Gesellschaft | Medien in Südtirol
Kleine Geschichte der mehrsprachigen Medien in Südtirol
- Der Standpunkt (1947 – 1957), vom Industriellen Hans Fuchs gegründetes Wochenblatt, das seine Leserschaft auch in Österreich und Deutschland hatte, vor allem wegen seiner Mitarbeiter Robert Jungk oder Indro Montanelli sehr geschätzt.
- Die Alpenpost (1951 – 1957), gegründet von im Südtiroler Fruchtverband zusammengeschlossene Obst- und Weinhändler, zur „Verbesserung des Klimas zwischen Südtirolern und Italienern“, Direktor der Zeitung war der Schriftsteller Hubert Mumelter, Mitherausgeber waren Servilio Cavazzani und der Österreicher Louis Barcata. Die Wochenzeitung erreichte eine zeitweilige Auflage von 10.000 Stück.
- „Das deutsche Blatt“ des Alto Adige Corriere delle Alpi, Bozen (1960 - 1999), ein anfangs mit Mitarbeitern aus dem deutschsprachigen Ausland betriebene Seite für die deutschen Leser, von Anfang an ein Forum kritischer Stimmen innerhalb der deutschen Sprachgruppe mit deutlich politischer Ausrichtung; Reizthemen und einer sehr beliebten Leserbriefspalten; viele der später etablierten Journalisten arbeiteten beim „Deutschen Blatt“ mit.
- Skolast, Zeitschrift der Südtiroler HochschülerInnenschaft – SH.asus, Bozen (1956 bis heute). Als Mitteilungsblatt der Südtiroler Hochschülerschaft gegründet, blieb die Zeitschrift bis heute ein Forum für diskursfreudige junge Südtiroler aller drei Sprachgruppen.
- die brücke, Zeitschrift für Kultur und Gesellschaft, Bozen (1967 – 1969, Monatszeitschrift), als Herausgeber zeichnen Alexander Langer, Josef Perkmann, Josef Schmid und Siegfried Stuffer. Die Zeitschrift setzte sich drei Ziele: die Wahrung der Unabhängigkeit, objektive Informationen anzubieten und die Demokratisierung des öffentlichen Lebens zu fördern. Inhaltliche Schwerpunkte waren Politik des In- und Auslandes, Kirche, Gesellschaft und Kultur. In Umsetzung einer interethnischen Haltung veröffentlichte die Zeitschrift italienischsprachige Artikel, um „unsere Südtiroler Leser anzuregen, sich mit den Problemen und Anliegen italienischer Mitbürger unseres Landes zu befassen.“
- Südtiroler Volkszeitung, Zeitung für Kultur und Politik der neuen Linken, Bozen (1978 – 1981), herausgegeben vom Südtiroler Kulturzentrum (gegründet 1975 mit dem Ziel, eine offene Kulturszene aufzubauen).
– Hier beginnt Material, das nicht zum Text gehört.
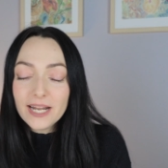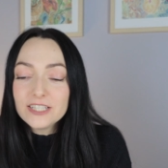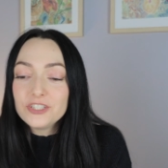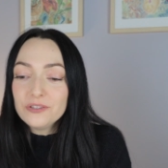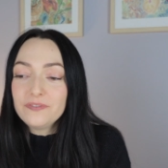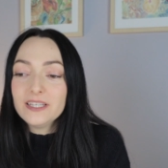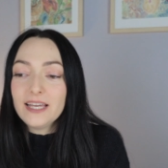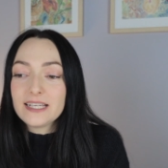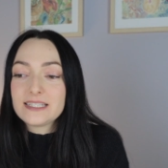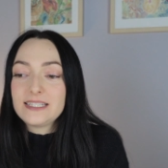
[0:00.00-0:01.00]
but I do feel
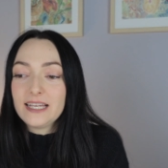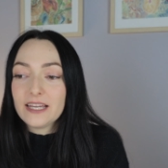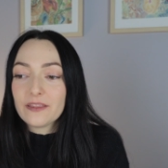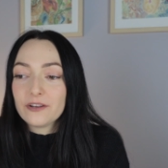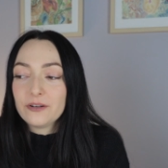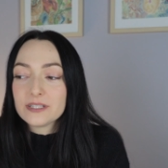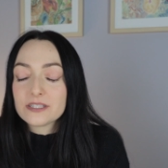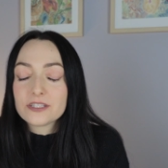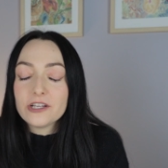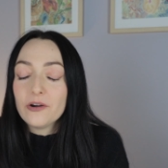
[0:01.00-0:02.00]
like seeing it through is
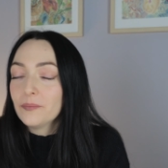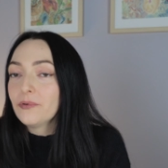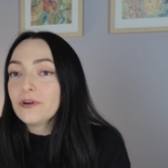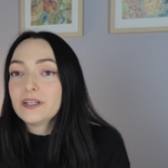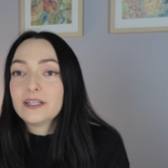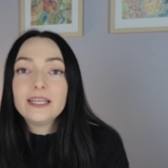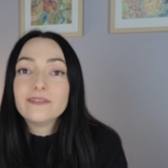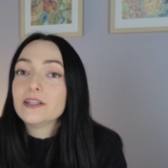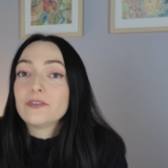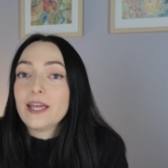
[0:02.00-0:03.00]
so important,
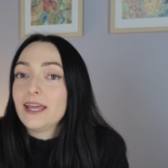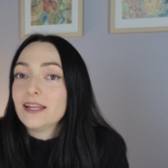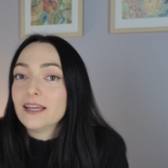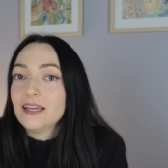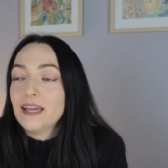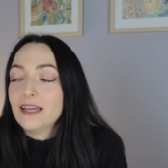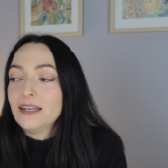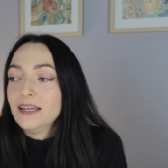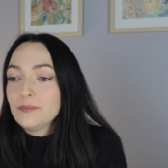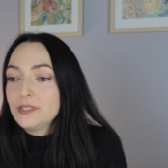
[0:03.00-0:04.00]
even if you hate it.
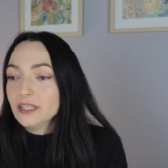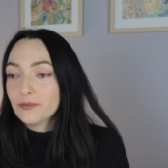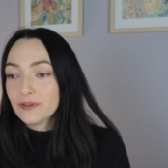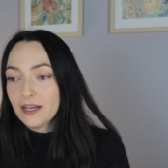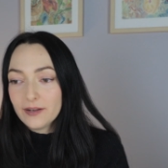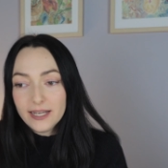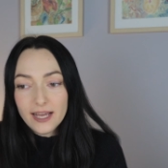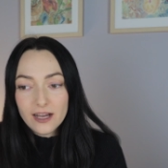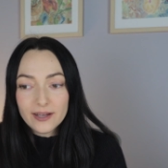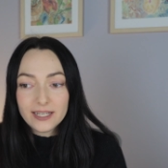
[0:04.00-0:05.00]
And I'm dealing with that right
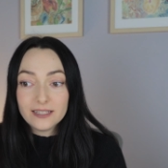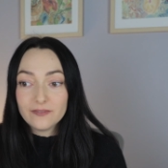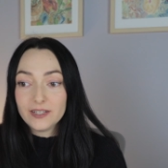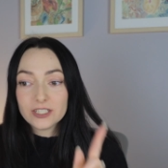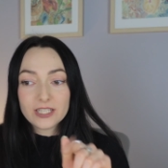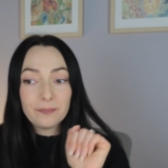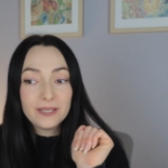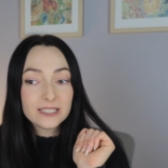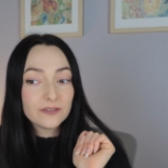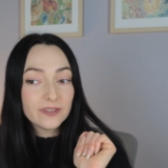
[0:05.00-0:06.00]
now. I need to finish that
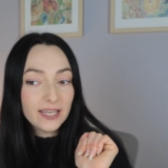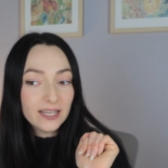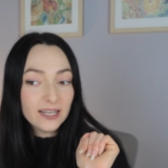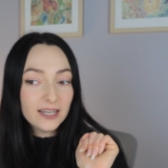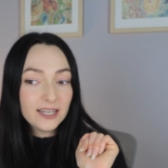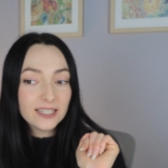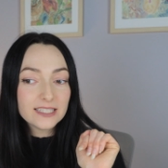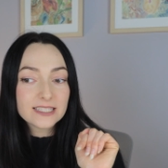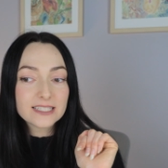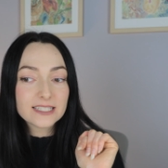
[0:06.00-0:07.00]
piece over there and
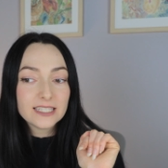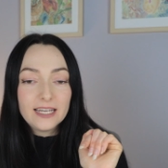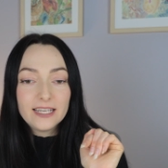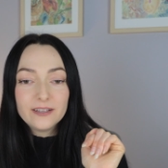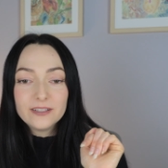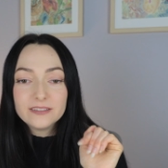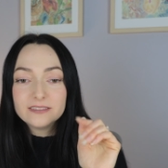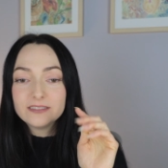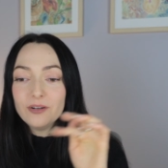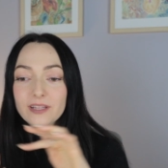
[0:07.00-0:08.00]
it's I
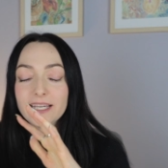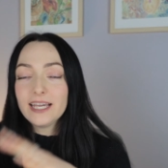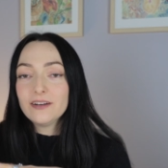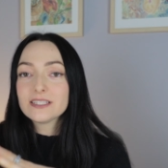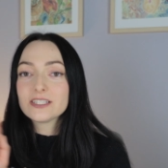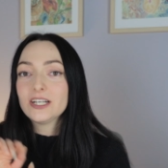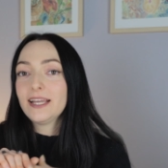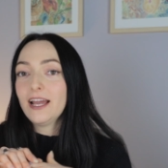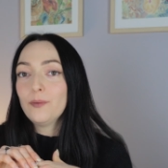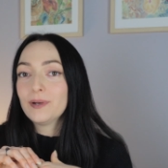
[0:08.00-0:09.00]
don't like how it's
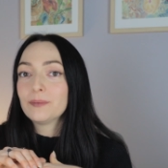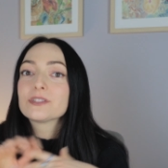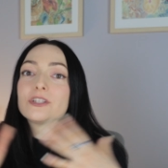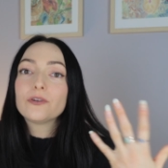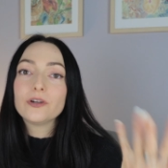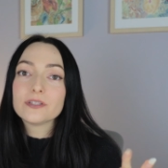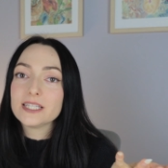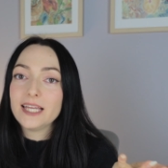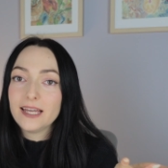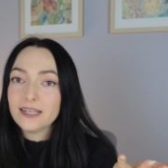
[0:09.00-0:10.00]
turning out, but I'm so close to
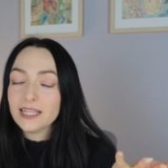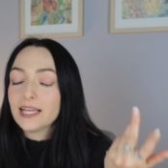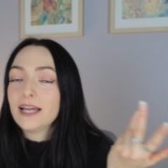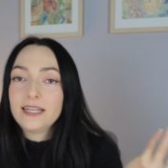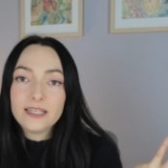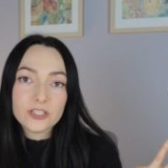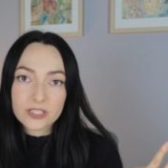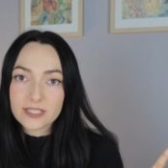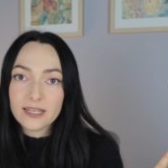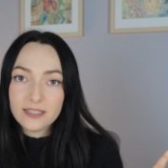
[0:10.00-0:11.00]
the end, like I need to
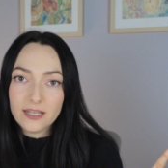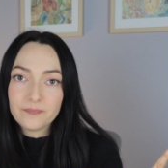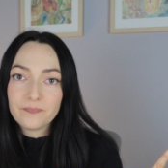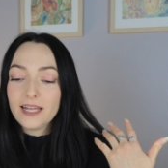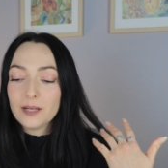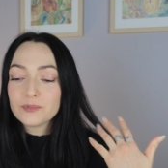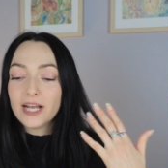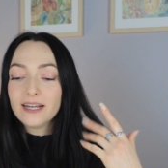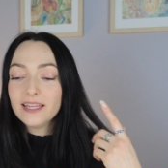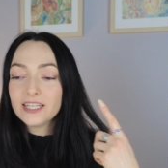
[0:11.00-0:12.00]
just get done. And I'm
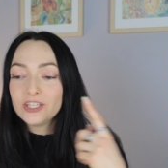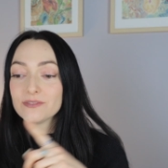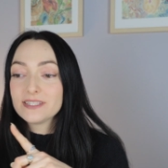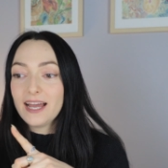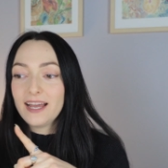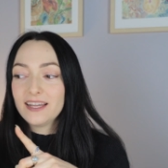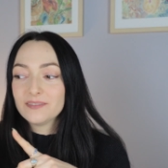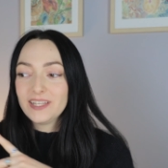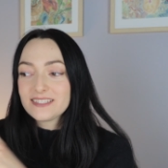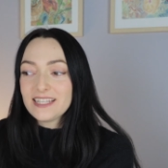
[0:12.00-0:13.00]
trying to like use that
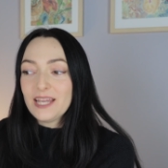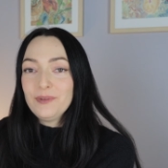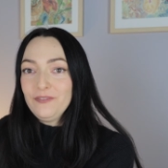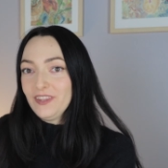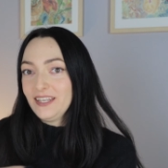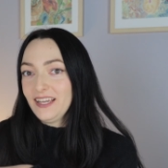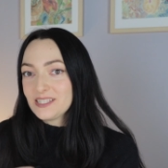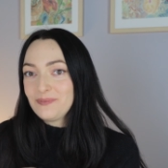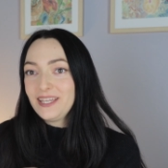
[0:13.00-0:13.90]
excitement for the next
Presserechtlich verantwortlich der Journalist Gerd Staffler, unter den Mitarbeitern u.a. der spätere ORF Journalist Lorenz Gallmetzer. Obwohl interethnisch aus Prinzip, wollte man durch die Mehrsprachigkeit neue Leserschaften und somit Abonnenten erreichen.
- Tandem, Südtiroler Wochenzeitung – settimanale del Sudtirolo, Bozen (1981 – 1983); konsequent zweisprachig angelegtes Wochenmedium, das die Südtiroler Volkszeitung ablöste. Die Kurzlebigkeit der Südtiroler Volkszeitung wie der von Tandem rührt daher, dass beide Zeitungen es nicht schafften, aus dem alternativen Medienlager auszubrechen; auch schaffte die Redaktion es nicht, sich neue Leserkreise auf dem Land zu erschließen.
- Monats-Tandem-mensile, Bozen (1983 – 1985). Zweisprachig deutsch und italienisch; aus der ersten Nummer: "TANDEM vuole essere un invito, uno stimolo, un augurio. Un invito a tutti noi ad essere consapevoli che non sentiamo tutto, che spesso anche noi sentiamo solo quello che siamo abituati a sentire, mentre la realtà è un tantino più complessa. Uno stimolo, quindi, ad uscire fuori, ad abituarci a sentire di più..(Aldo Mazza)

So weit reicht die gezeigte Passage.